Datamine (now part of CAE Mining) has been around since the early 1980s and, under CAE Mining, consists of a series of modules covering aspects of: exploration/field data capture/ drilling/ borehole logging; resource modelling; mine planning; and mine scheduling and production. Specific modules are purchased as needed throughout the life of the project.
Gemcom (including Surpac and Whittle) provides modules and system, covering applications from initial geological exploration/field data capture through drilling/borehole logging to mine/quarry planning and scheduling. Some modules or systems are targeted to more specialized areas, such as coal/stratified deposits and block caving. As with the previous two systems, the first Gemcom systems appeared in the 1980s.
Micromine appeared in 1986 and offers a number of solutions for field data capture, exploration and mining with mine production (control and management).
Strata Explorer from GAEA Technologies Ltd (Canada) evolved from a simple system of borehole logging and cross-section software and now offers borehole data-management and 3D-view capabilities.
Geotic has recently appeared from Canada and offers software ranging from log production to 3D modelling.

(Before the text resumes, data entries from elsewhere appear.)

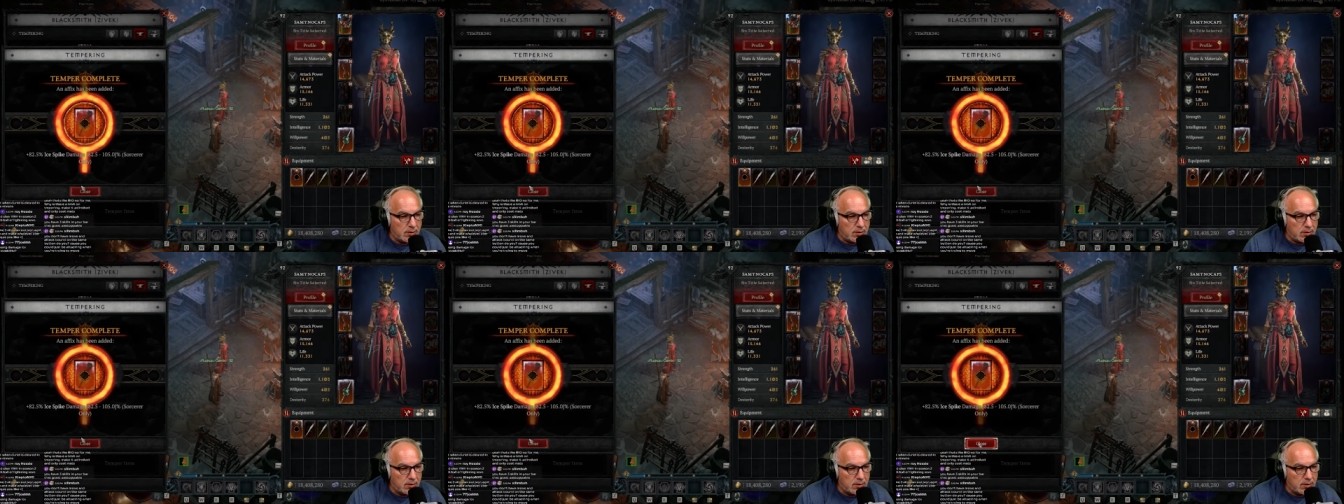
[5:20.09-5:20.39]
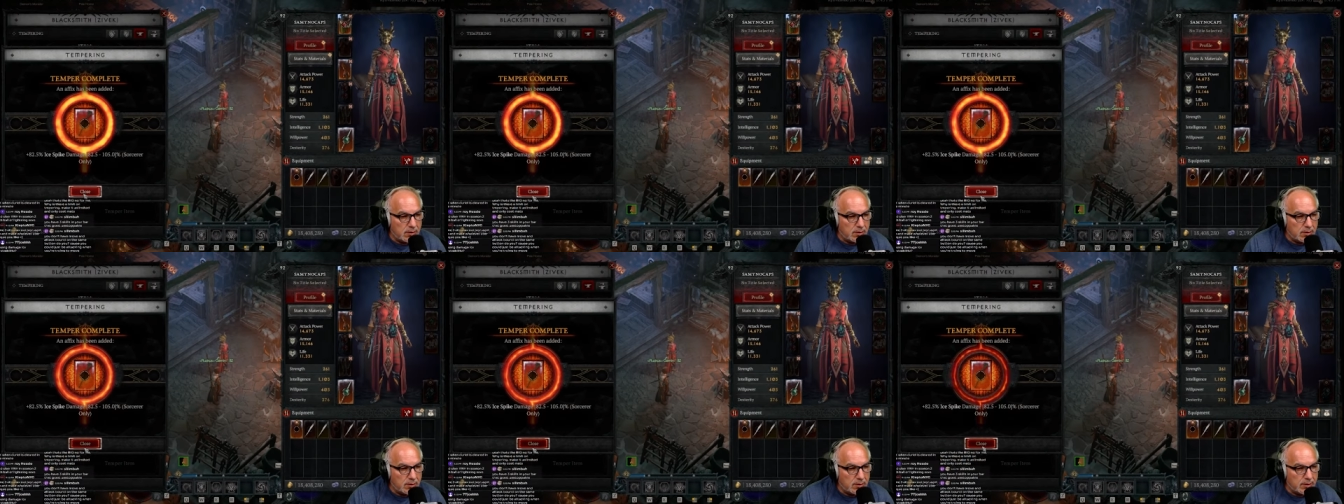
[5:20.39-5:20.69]

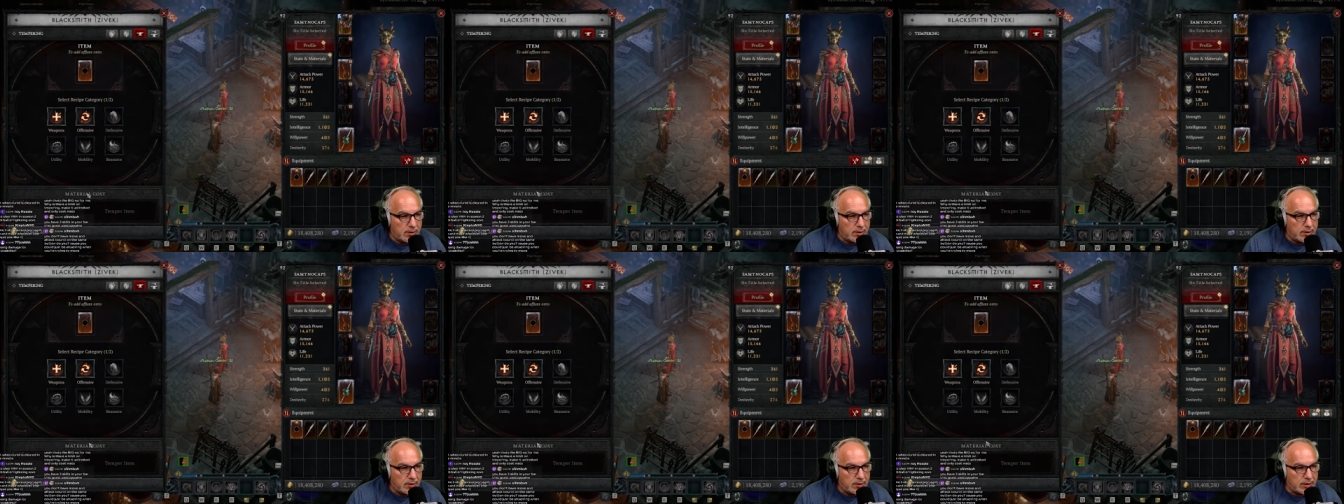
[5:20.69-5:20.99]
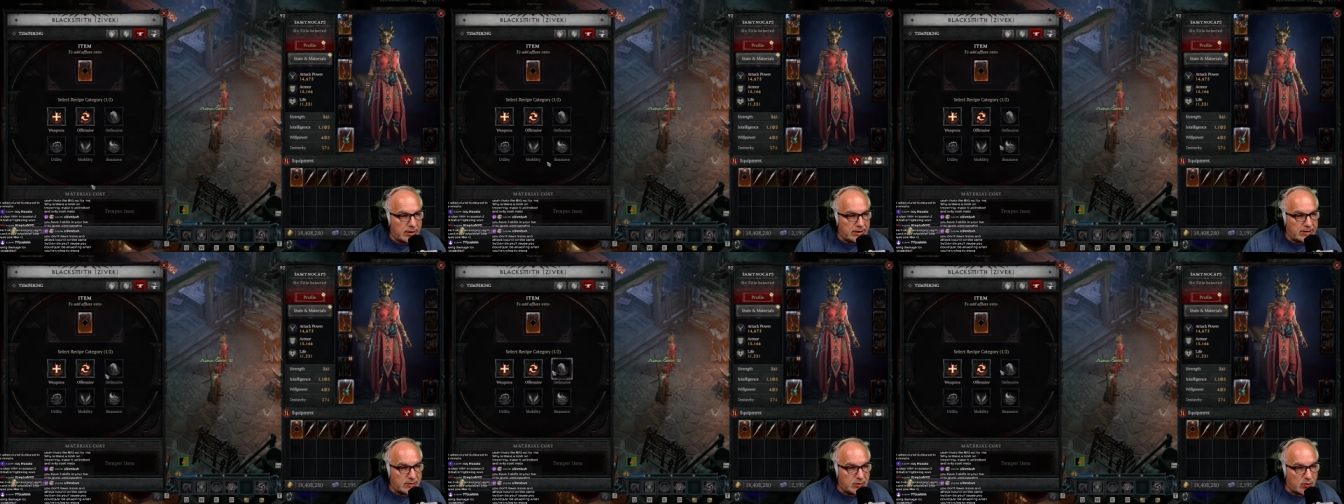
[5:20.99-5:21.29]
and
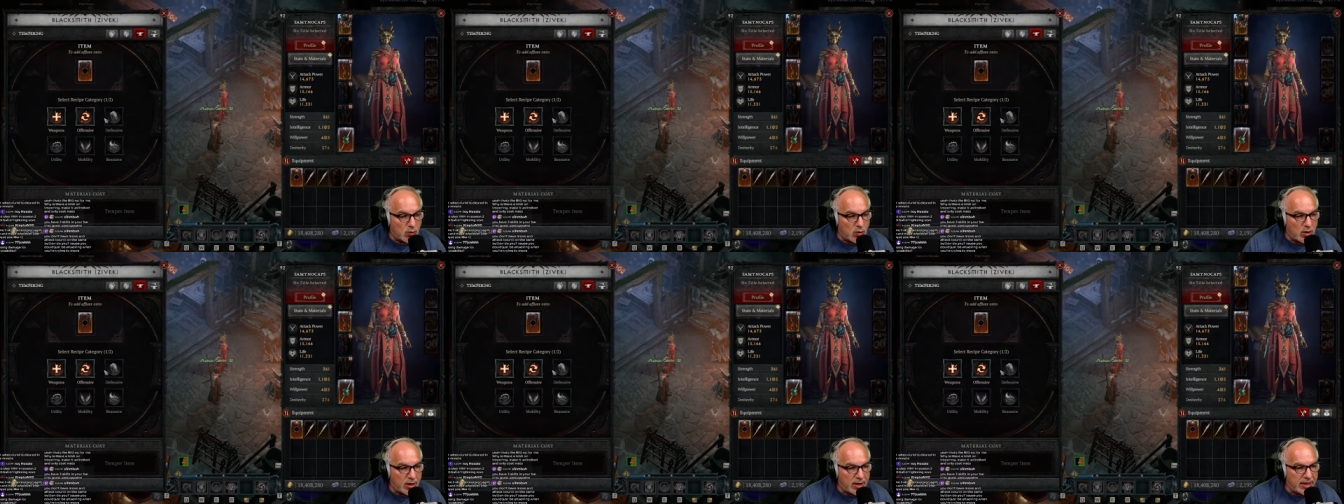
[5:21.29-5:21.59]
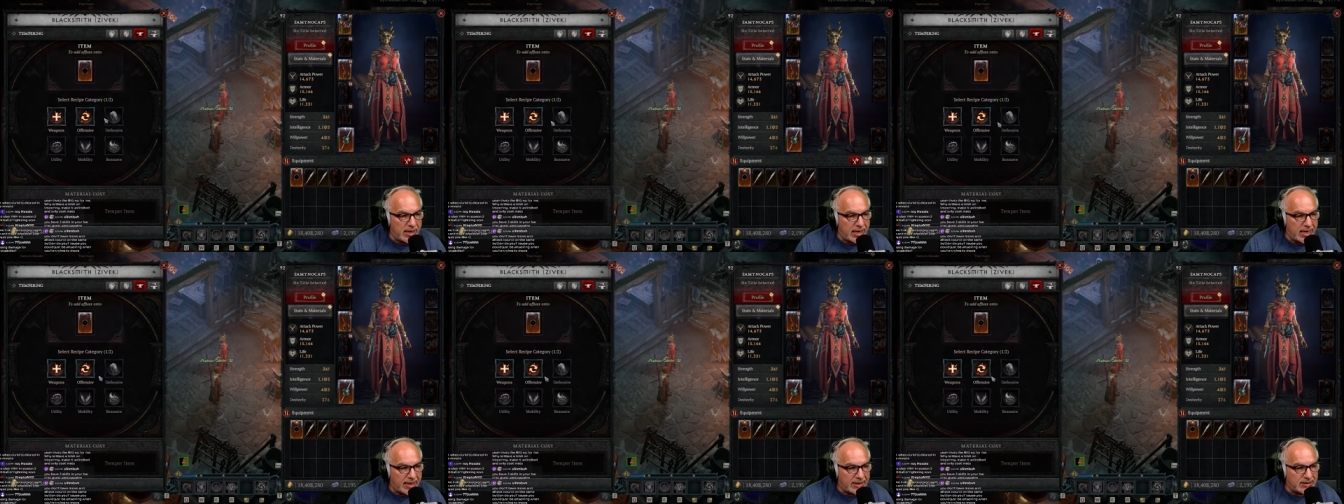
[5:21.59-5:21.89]
other
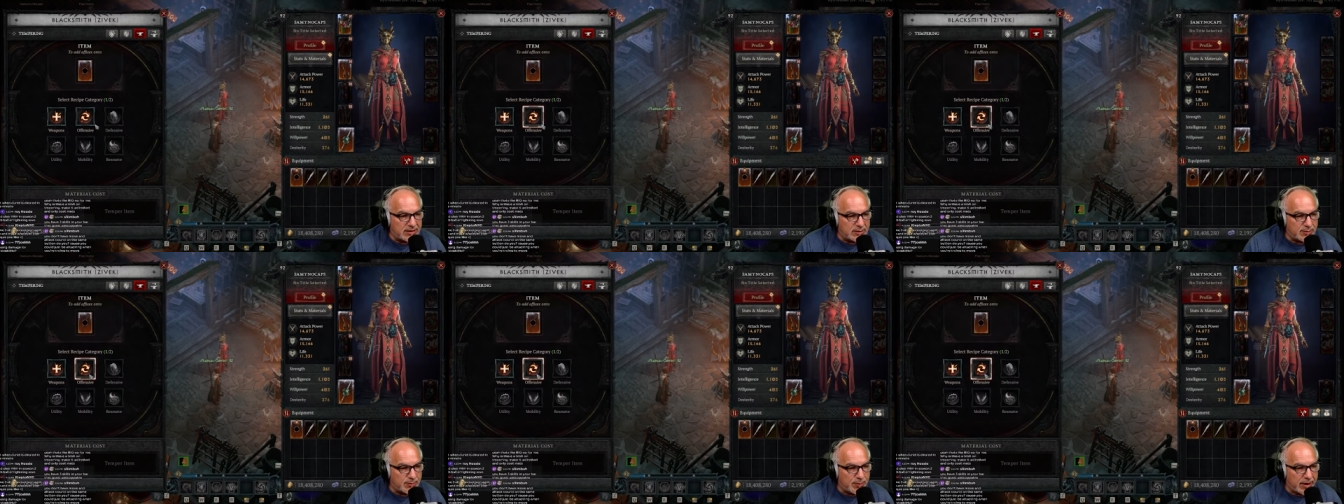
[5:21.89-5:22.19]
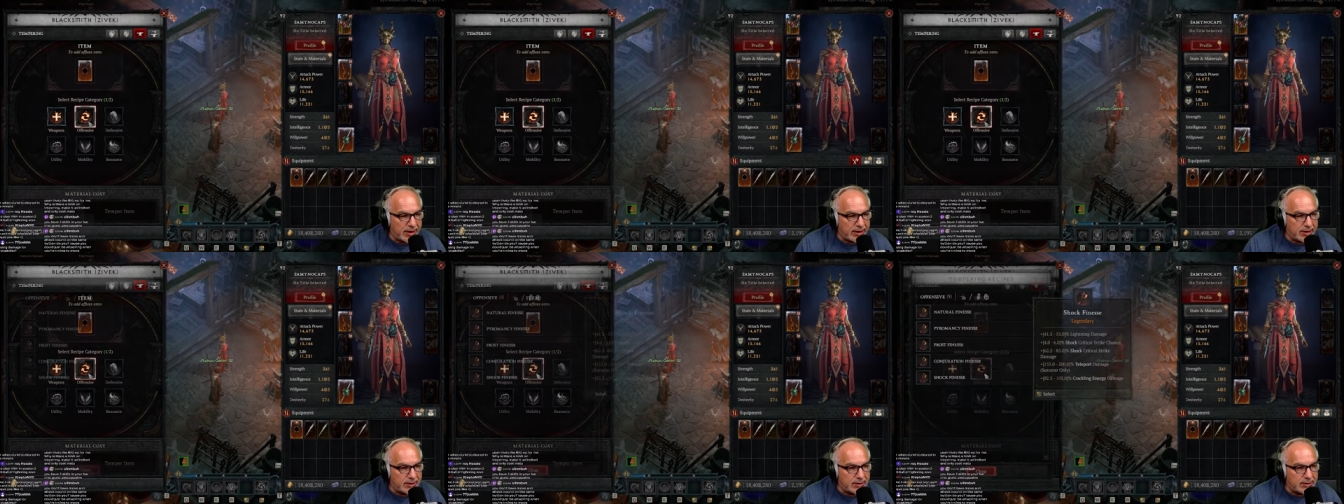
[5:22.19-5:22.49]
players have come
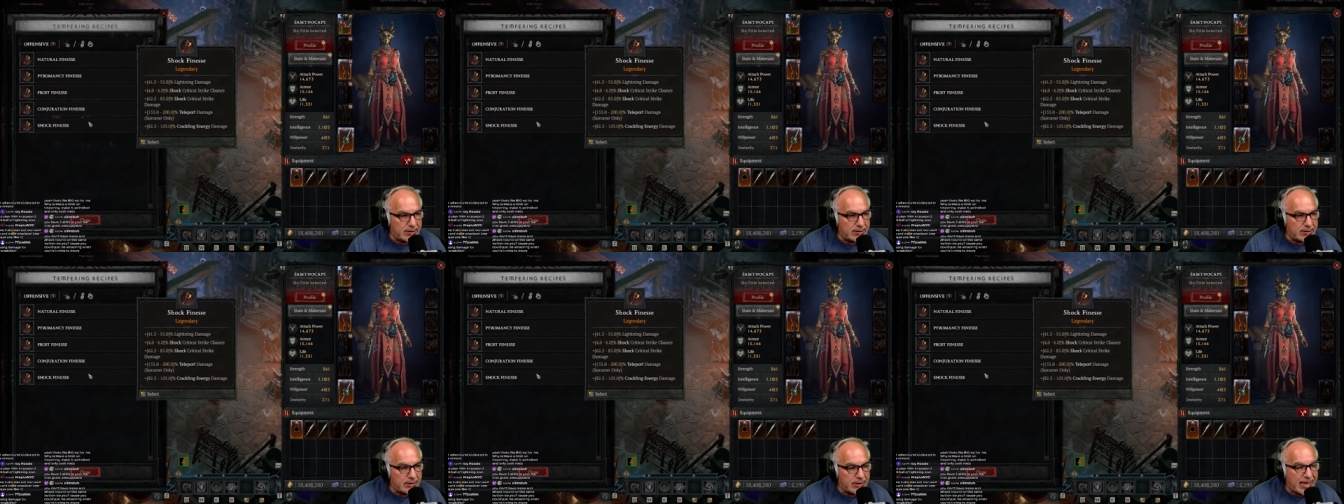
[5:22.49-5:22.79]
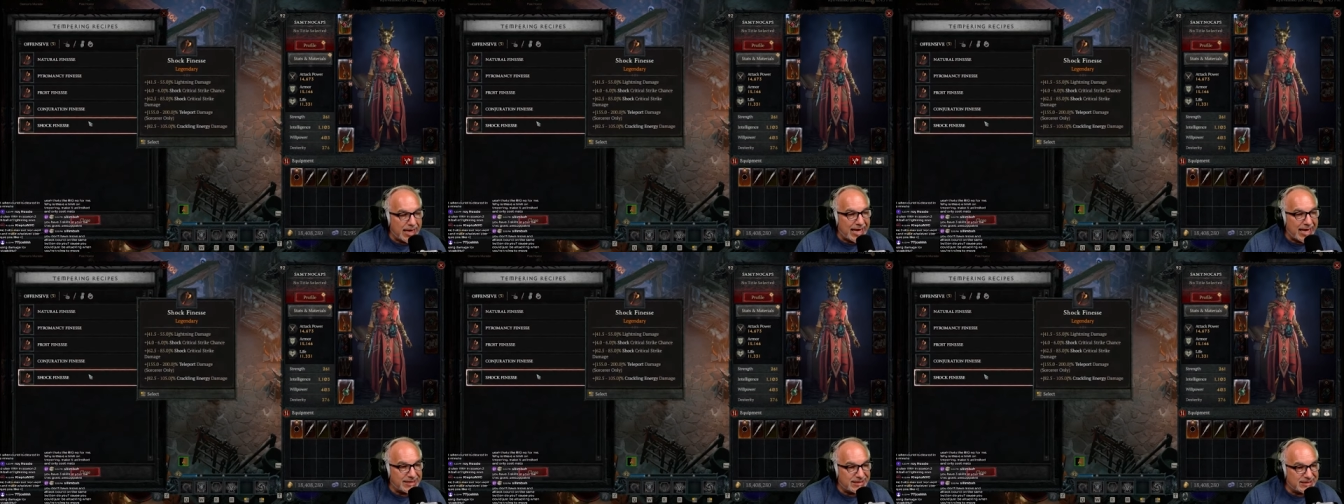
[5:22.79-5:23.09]
into my
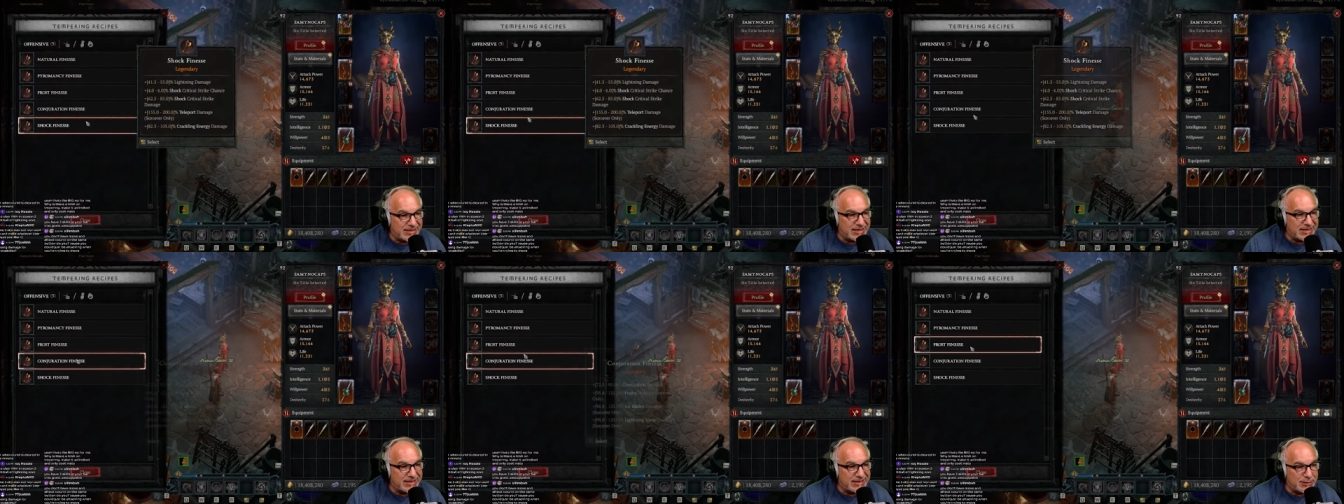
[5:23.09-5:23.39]
stream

All these systems will take 3D data produced in the exploration phases to produce 2D and 3D models upon which to base further decisions – whether extending the project or moving to production quarrying/mining. Apart from Geotic, all have a well-established history having been ‘born’ in the original heyday of computer-based exploration and mining software in the early-to-mid-1980s. They are mentioned here to indicate the wide range of software tools and systems currently available as an aid to prospecting and surveying.